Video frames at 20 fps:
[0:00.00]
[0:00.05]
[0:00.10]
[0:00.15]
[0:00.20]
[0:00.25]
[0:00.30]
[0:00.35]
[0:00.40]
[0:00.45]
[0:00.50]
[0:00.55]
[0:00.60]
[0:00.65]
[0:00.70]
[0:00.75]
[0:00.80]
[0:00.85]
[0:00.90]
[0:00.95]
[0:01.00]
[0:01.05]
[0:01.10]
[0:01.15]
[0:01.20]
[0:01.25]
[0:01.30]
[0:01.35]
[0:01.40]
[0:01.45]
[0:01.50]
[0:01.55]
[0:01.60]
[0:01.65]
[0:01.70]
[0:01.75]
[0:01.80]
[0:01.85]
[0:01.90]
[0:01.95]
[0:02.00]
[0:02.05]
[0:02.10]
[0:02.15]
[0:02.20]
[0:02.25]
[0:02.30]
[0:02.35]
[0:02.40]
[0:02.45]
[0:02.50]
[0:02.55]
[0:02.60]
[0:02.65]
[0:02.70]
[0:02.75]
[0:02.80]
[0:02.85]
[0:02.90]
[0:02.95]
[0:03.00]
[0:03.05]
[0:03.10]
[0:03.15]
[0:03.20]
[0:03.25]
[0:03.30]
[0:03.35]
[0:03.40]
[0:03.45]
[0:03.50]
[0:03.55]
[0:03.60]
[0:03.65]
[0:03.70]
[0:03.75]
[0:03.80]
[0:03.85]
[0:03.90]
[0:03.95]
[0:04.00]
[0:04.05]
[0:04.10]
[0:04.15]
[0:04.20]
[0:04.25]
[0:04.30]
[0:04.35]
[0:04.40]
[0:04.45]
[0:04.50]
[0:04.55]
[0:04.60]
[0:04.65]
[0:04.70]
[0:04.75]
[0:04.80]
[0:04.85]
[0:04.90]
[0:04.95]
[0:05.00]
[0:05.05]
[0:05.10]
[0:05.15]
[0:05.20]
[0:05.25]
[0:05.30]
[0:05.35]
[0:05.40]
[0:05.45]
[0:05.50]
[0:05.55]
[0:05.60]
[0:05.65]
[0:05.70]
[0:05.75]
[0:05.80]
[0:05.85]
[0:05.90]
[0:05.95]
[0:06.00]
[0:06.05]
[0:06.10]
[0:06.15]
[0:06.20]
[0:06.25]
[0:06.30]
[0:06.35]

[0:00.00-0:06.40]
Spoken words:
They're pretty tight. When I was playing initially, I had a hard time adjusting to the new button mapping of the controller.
+++
■ TASK TO COMPLETE: The full listing needs to be transcribed exactly.

■ SOLUTION TO THIS EXERCISE:
Video frames at 20 fps:
[0:00.00]
[0:00.05]
[0:00.10]
[0:00.15]
[0:00.20]
[0:00.25]
[0:00.30]
[0:00.35]
[0:00.40]
[0:00.45]
[0:00.50]
[0:00.55]
[0:00.60]
[0:00.65]
[0:00.70]
[0:00.75]
[0:00.80]
[0:00.85]
[0:00.90]
[0:00.95]
[0:01.00]
[0:01.05]
[0:01.10]
[0:01.15]
[0:01.20]
[0:01.25]
[0:01.30]
[0:01.35]
[0:01.40]
[0:01.45]
[0:01.50]
[0:01.55]
[0:01.60]
[0:01.65]
[0:01.70]
[0:01.75]
[0:01.80]
[0:01.85]
[0:01.90]
[0:01.95]
[0:02.00]
[0:02.05]
[0:02.10]
[0:02.15]
[0:02.20]
[0:02.25]
[0:02.30]
[0:02.35]
[0:02.40]
[0:02.45]
[0:02.50]
[0:02.55]
[0:02.60]
[0:02.65]
[0:02.70]
[0:02.75]
[0:02.80]
[0:02.85]
[0:02.90]
[0:02.95]
[0:03.00]
[0:03.05]
[0:03.10]
[0:03.15]
[0:03.20]
[0:03.25]
[0:03.30]
[0:03.35]
[0:03.40]
[0:03.45]
[0:03.50]
[0:03.55]
[0:03.60]
[0:03.65]
[0:03.70]
[0:03.75]
[0:03.80]
[0:03.85]
[0:03.90]
[0:03.95]
[0:04.00]
[0:04.05]
[0:04.10]
[0:04.15]
[0:04.20]
[0:04.25]
[0:04.30]
[0:04.35]
[0:04.40]
[0:04.45]
[0:04.50]
[0:04.55]
[0:04.60]
[0:04.65]
[0:04.70]
[0:04.75]
[0:04.80]
[0:04.85]
[0:04.90]
[0:04.95]
[0:05.00]
[0:05.05]
[0:05.10]
[0:05.15]
[0:05.20]
[0:05.25]
[0:05.30]
[0:05.35]
[0:05.40]
[0:05.45]
[0:05.50]
[0:05.55]
[0:05.60]
[0:05.65]
[0:05.70]
[0:05.75]
[0:05.80]
[0:05.85]
[0:05.90]
[0:05.95]
[0:06.00]
[0:06.05]
[0:06.10]
[0:06.15]
[0:06.20]
[0:06.25]
[0:06.30]
[0:06.35]

[0:00.00-0:06.40]
Spoken words:
They're pretty tight. When I was playing initially, I had a hard time adjusting to the new button mapping of the controller.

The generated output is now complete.